◆ **Prompt**
Your copy should hold every record verbatim and none of the pictures.

Stored data entries

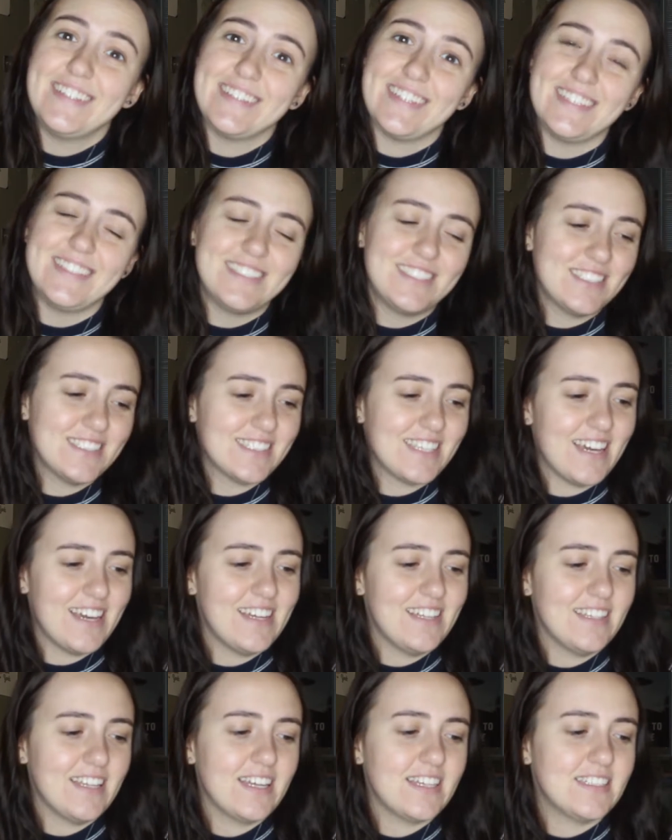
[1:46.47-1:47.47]
Let's just
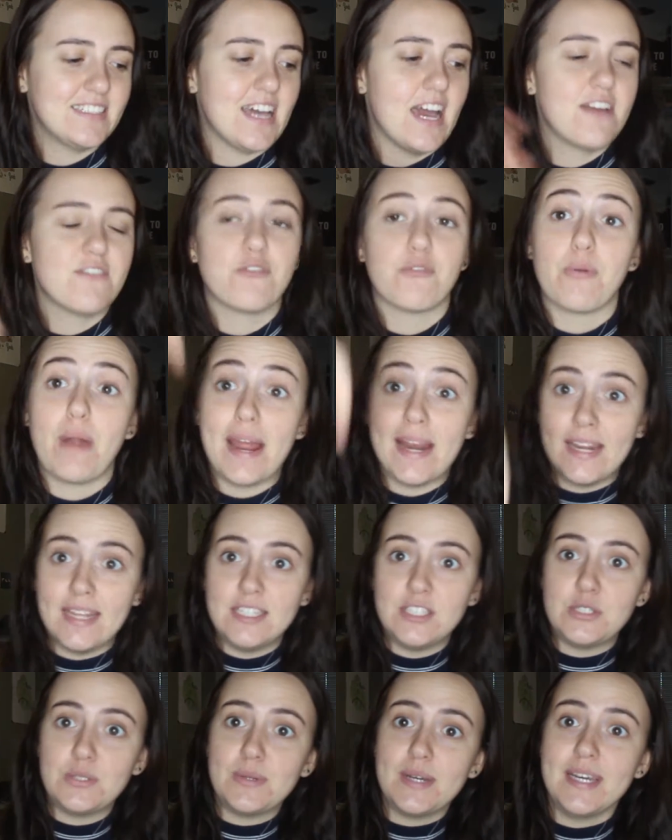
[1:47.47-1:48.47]
dive right
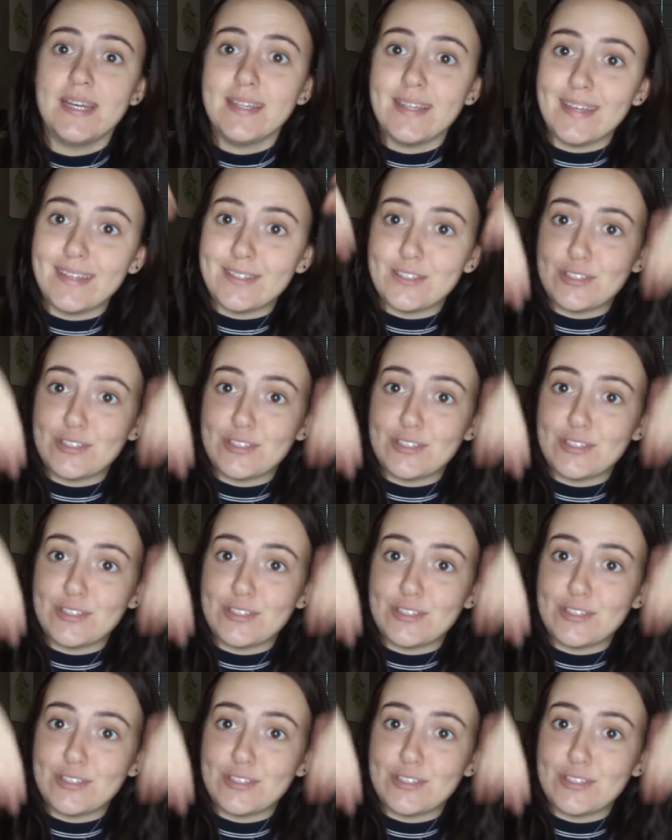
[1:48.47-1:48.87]
into it,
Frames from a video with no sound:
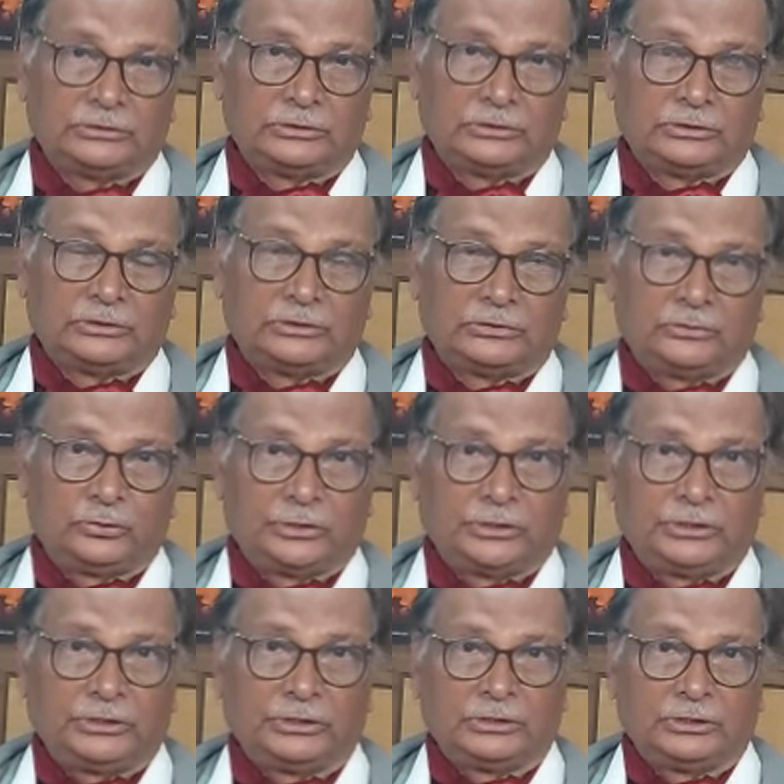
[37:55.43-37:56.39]
Today,
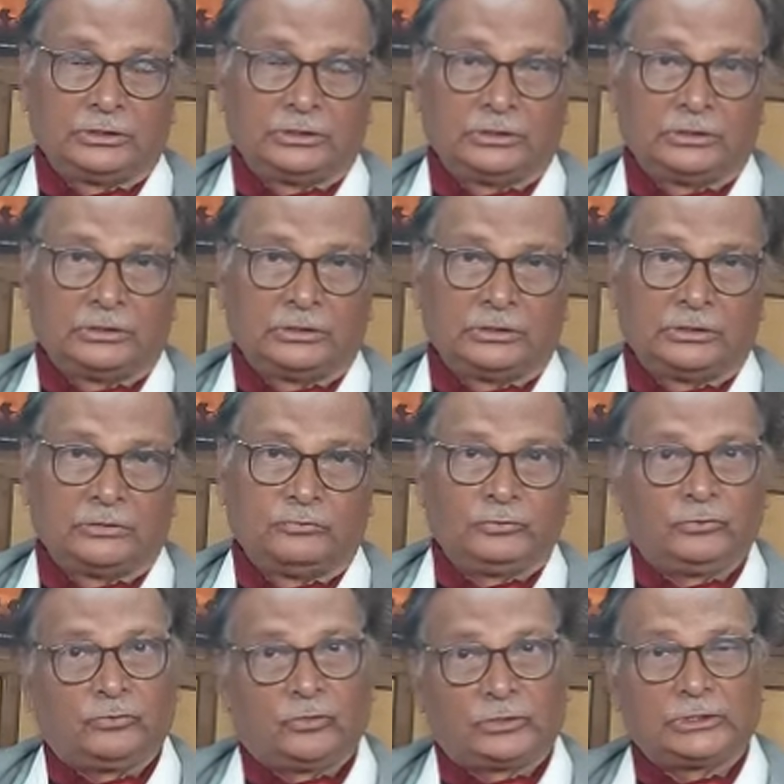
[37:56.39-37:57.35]
we've
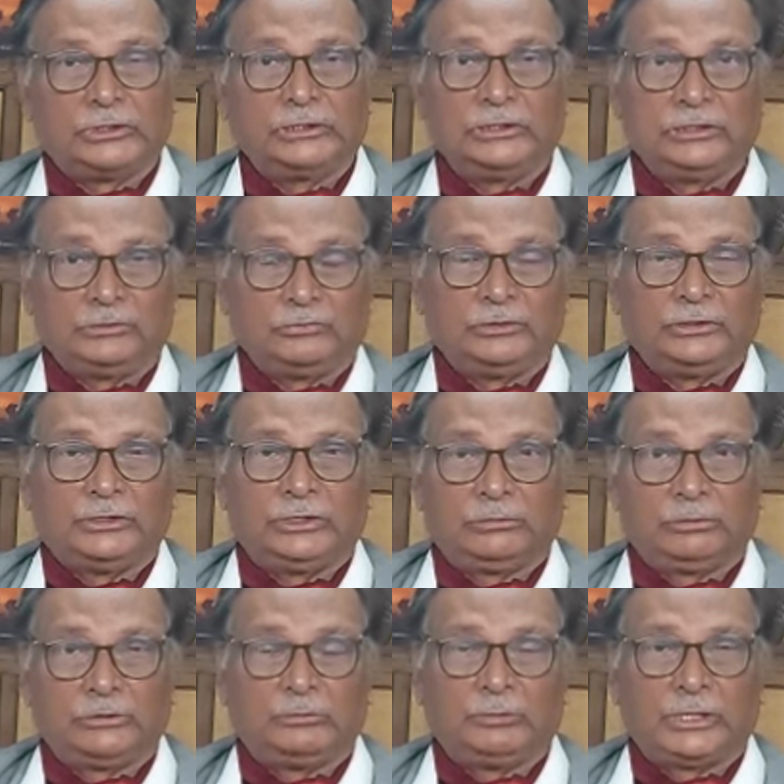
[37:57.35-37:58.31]
got an equally able
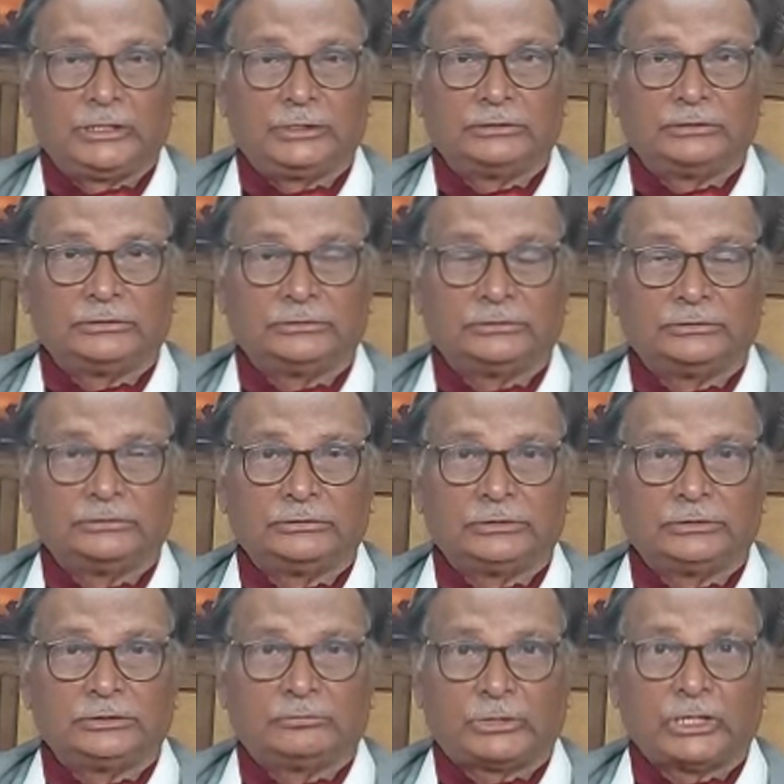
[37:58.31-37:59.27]
man,
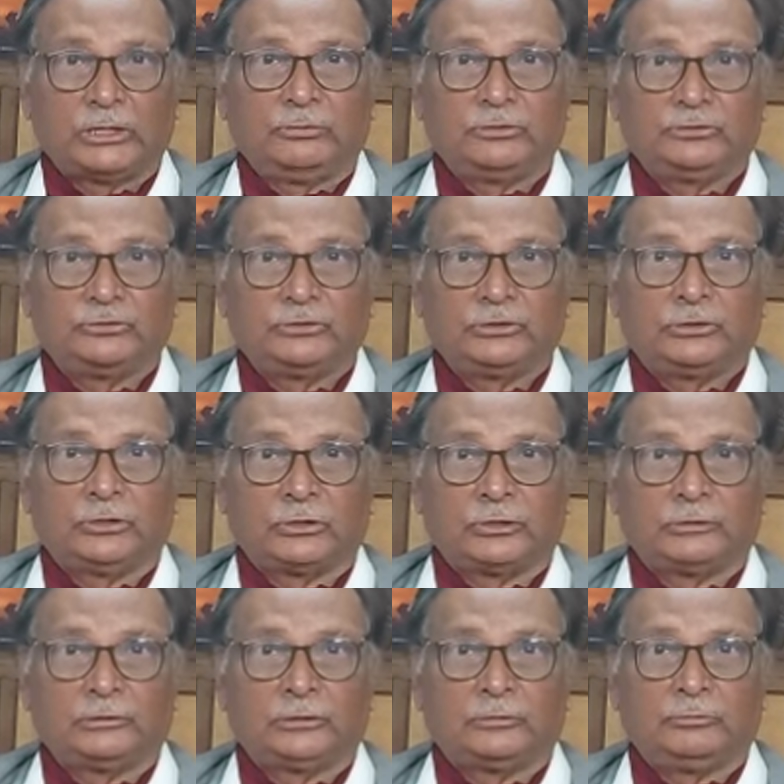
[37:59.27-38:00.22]
Prime Minister
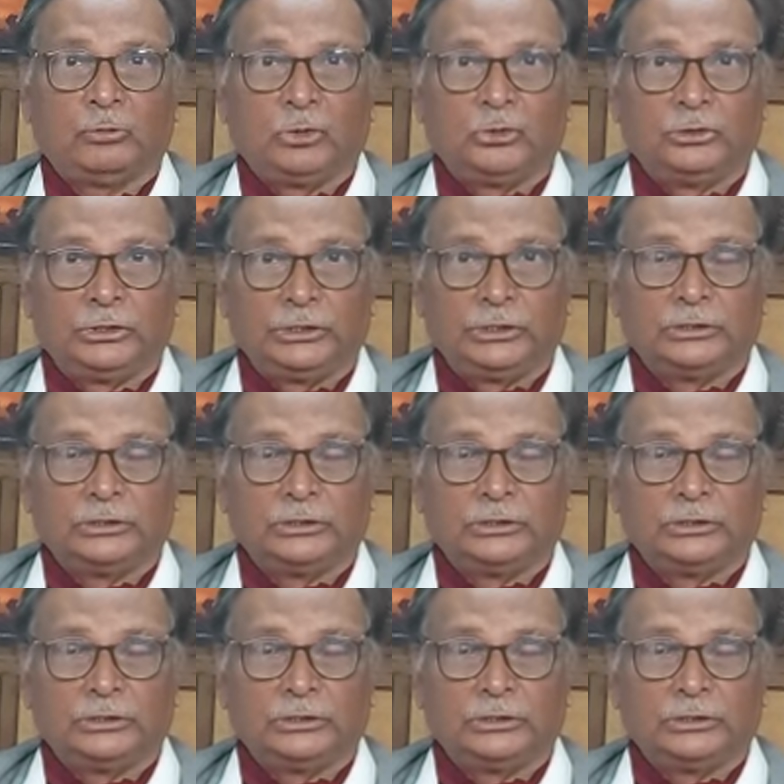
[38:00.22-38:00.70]
Narendra Modi.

◆ **Finished task**
[1:46.47-1:47.47]
Let's just
[1:47.47-1:48.47]
dive right
[1:48.47-1:48.87]
into it,
Frames from a video with no sound:
[37:55.43-37:56.39]
Today,
[37:56.39-37:57.35]
we've
[37:57.35-37:58.31]
got an equally able
[37:58.31-37:59.27]
man,
[37:59.27-38:00.22]
Prime Minister
[38:00.22-38:00.70]
Narendra Modi.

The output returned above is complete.